TL;DR
This paper presents a method using Graph Convolutional Networks to align nodes in biomedical knowledge graphs, demonstrating how embedding distances can reveal different types of relationships, with improved accuracy through domain knowledge integration.
Contribution
The study introduces a GCN-based approach for node alignment in knowledge graphs and explores the impact of domain knowledge and relation types on embedding-based matching.
Findings
Embedding distances correlate with relation strength.
Domain knowledge improves alignment accuracy.

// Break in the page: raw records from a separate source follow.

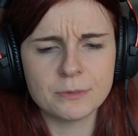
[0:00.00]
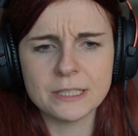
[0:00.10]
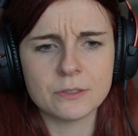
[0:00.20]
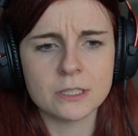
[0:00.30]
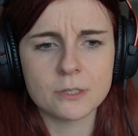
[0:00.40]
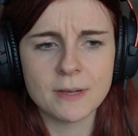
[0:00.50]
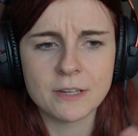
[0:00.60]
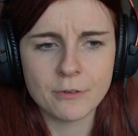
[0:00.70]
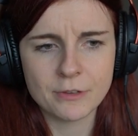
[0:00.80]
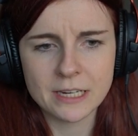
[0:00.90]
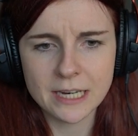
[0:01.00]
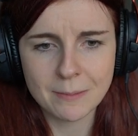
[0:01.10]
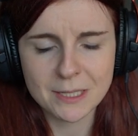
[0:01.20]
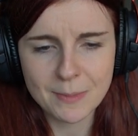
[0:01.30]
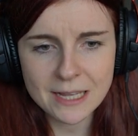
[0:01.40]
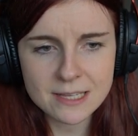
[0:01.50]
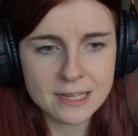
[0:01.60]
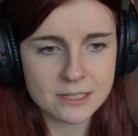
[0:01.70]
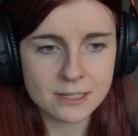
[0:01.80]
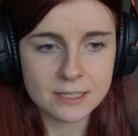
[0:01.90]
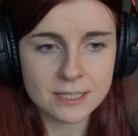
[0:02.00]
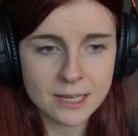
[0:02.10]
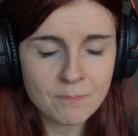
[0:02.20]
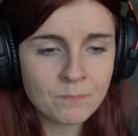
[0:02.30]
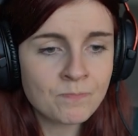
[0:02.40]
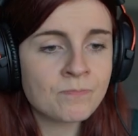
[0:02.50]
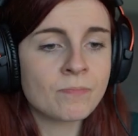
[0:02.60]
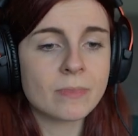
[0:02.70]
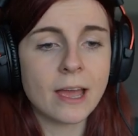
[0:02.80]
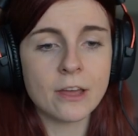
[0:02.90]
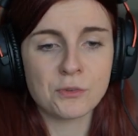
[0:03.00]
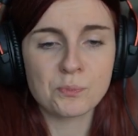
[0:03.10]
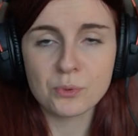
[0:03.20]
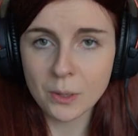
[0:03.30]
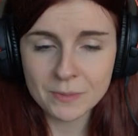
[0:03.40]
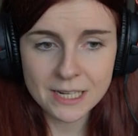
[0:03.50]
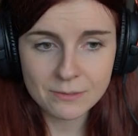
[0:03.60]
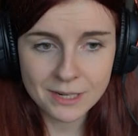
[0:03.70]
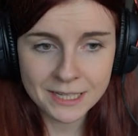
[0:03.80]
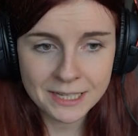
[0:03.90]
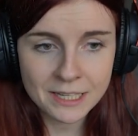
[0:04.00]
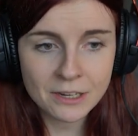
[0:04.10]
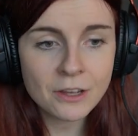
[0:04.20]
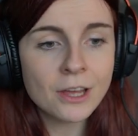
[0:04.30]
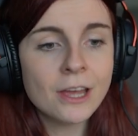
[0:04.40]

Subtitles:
resources running within the namespace. As you can see, I have Promtail running here.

Clustering in embedding space suggests relation types.
Abstract
Knowledge graphs are freely aggregated, published, and edited in the Web of data, and thus may overlap. Hence, a key task resides in aligning (or matching) their content. This task encompasses the identification, within an aggregated knowledge graph, of nodes that are equivalent, more specific, or weakly related. In this article, we propose to match nodes within a knowledge graph by (i) learning node embeddings with Graph Convolutional Networks such that similar nodes have low distances in the embedding space, and (ii) clustering nodes based on their embeddings, in order to suggest alignment relations between nodes of a same cluster. We conducted experiments with this approach on the real world application of aligning knowledge in the field of pharmacogenomics, which motivated our study. We particularly investigated the interplay between domain knowledge and GCN models with the two…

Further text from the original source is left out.